##### PROVIDED DATA #####

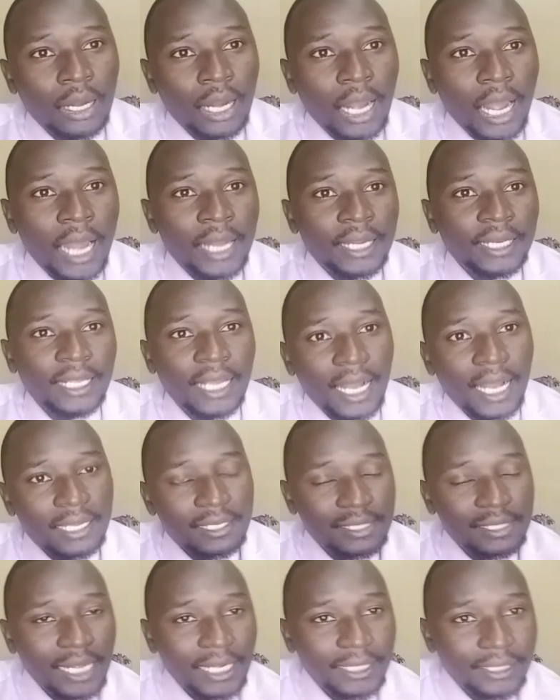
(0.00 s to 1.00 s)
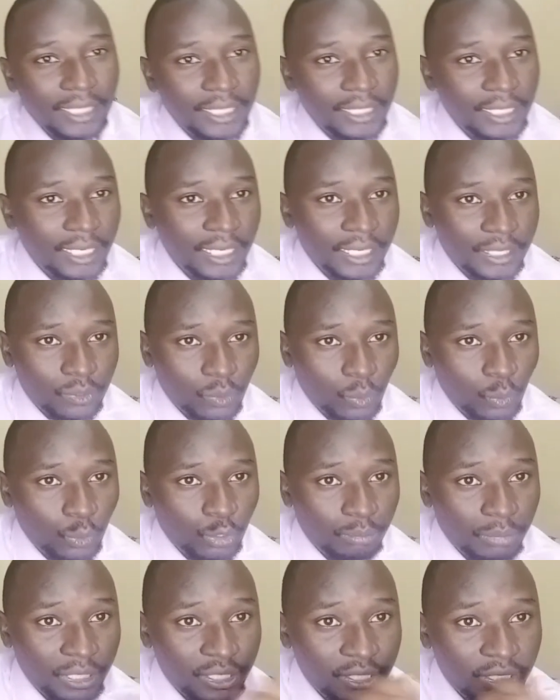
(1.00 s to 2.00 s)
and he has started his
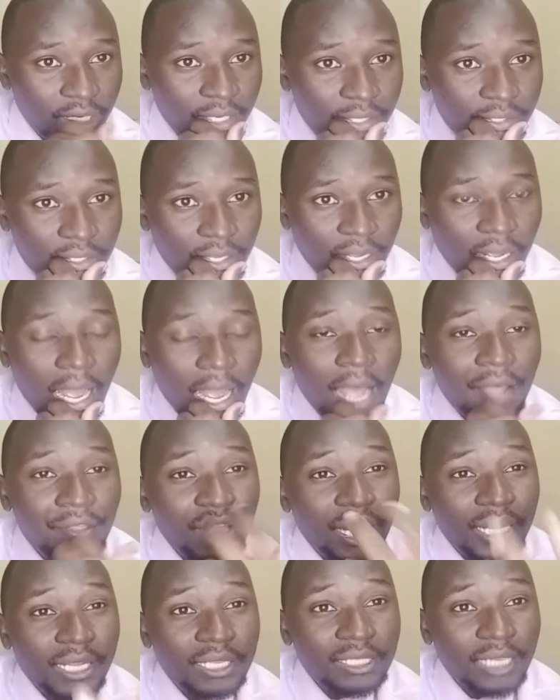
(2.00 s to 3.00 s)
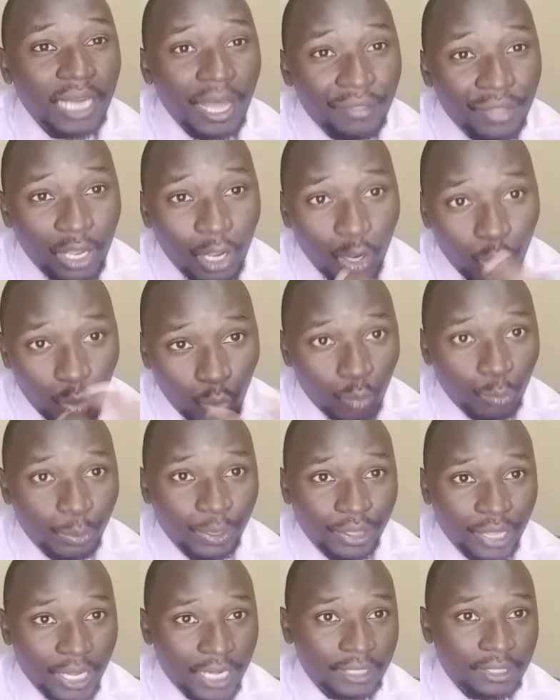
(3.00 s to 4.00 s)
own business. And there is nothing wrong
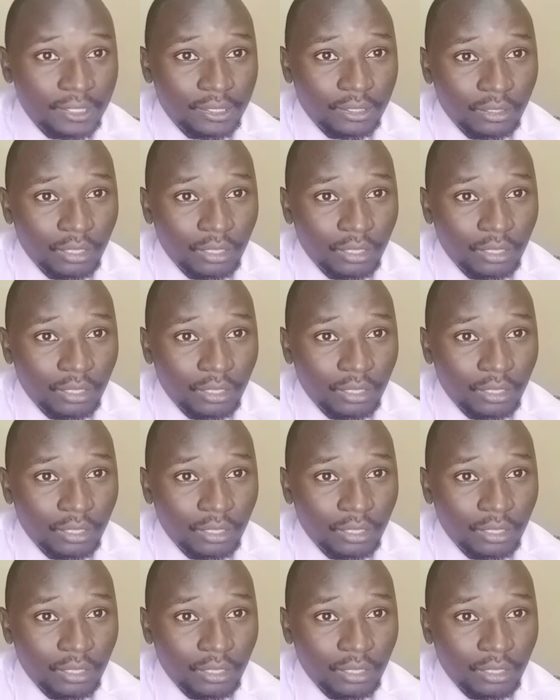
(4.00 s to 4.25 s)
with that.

#####
##### PROVIDED DATA #####

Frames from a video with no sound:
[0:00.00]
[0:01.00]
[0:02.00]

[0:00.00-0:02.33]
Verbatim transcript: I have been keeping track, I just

#####
##### PROVIDED DATA #####

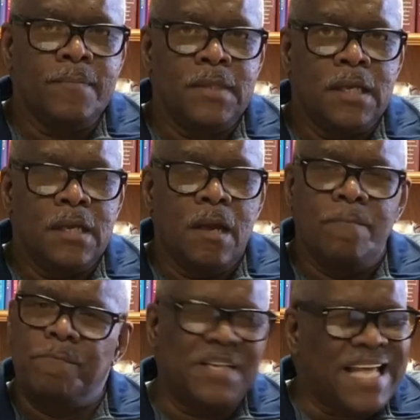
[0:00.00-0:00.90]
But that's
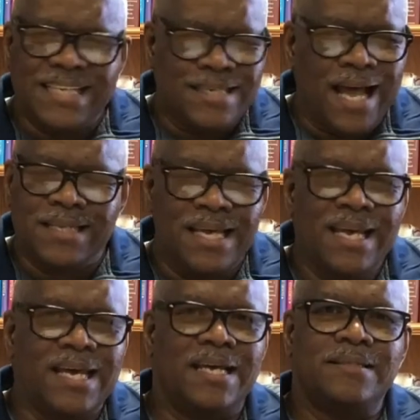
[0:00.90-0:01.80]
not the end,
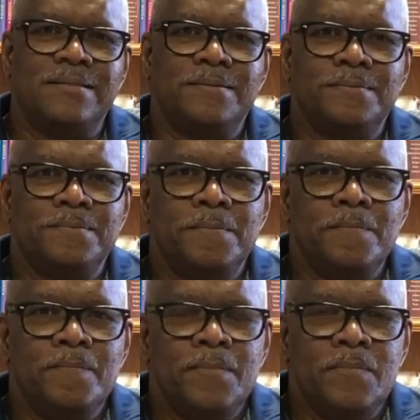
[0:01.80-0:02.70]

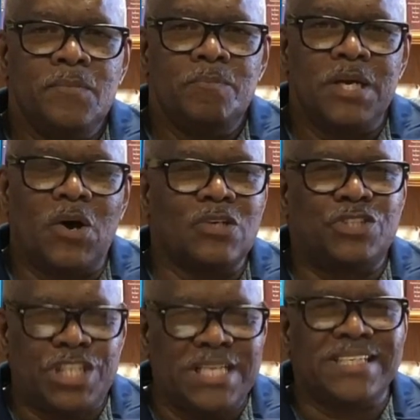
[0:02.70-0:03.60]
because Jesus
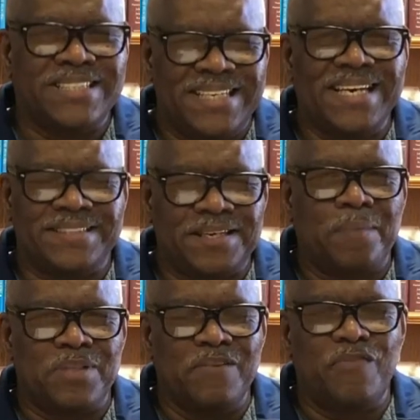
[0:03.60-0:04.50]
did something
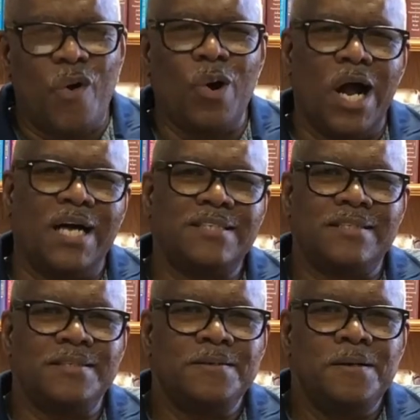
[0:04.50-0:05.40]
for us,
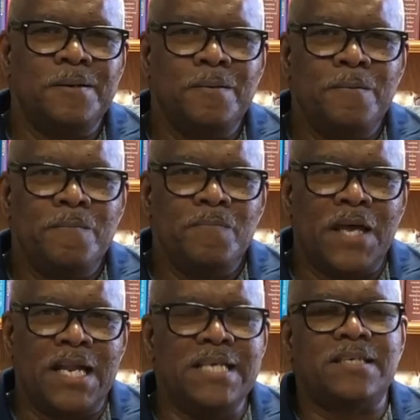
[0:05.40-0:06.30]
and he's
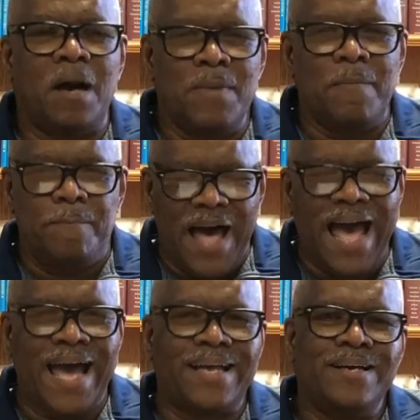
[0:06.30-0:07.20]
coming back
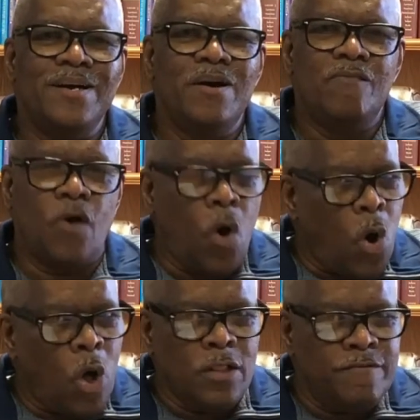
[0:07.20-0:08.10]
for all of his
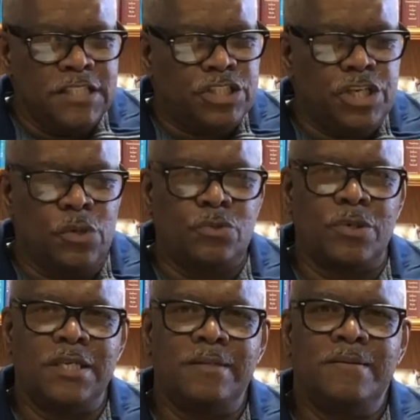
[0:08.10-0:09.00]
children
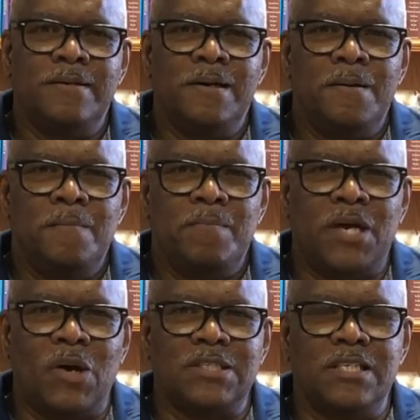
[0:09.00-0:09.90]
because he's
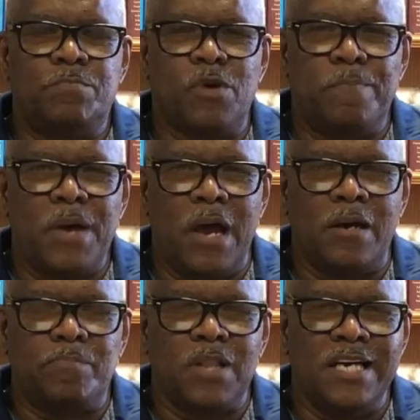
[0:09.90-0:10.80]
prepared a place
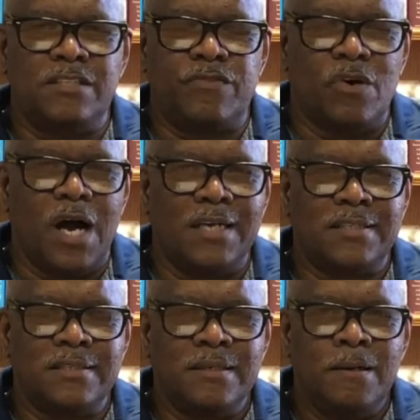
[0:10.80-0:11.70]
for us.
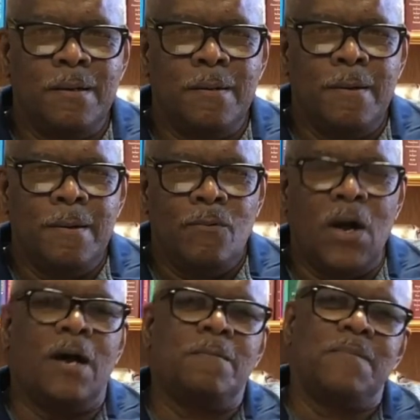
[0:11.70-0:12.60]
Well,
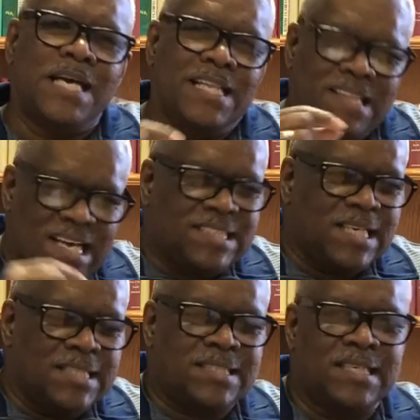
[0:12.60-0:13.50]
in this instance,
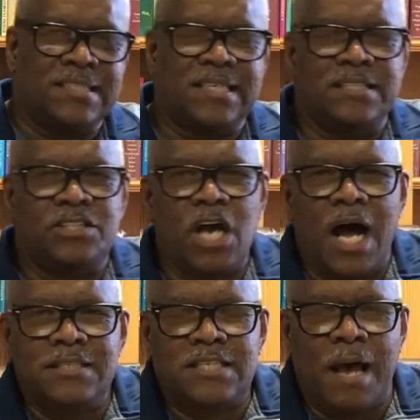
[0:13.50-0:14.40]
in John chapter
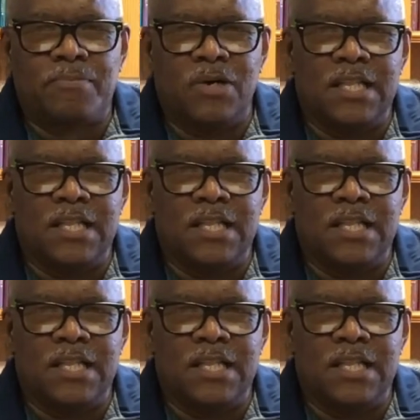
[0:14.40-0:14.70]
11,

#####

* [EXERCISE]:
Scan the lines above for "Frames from a" and for "Verbatim transcript: I". Repeat exactly the line holding each of them and every line in between.

* [ANSWER TO THIS PROBLEM]:
Frames from a video with no sound:
[0:00.00]
[0:01.00]
[0:02.00]

[0:00.00-0:02.33]
Verbatim transcript: I have been keeping track, I just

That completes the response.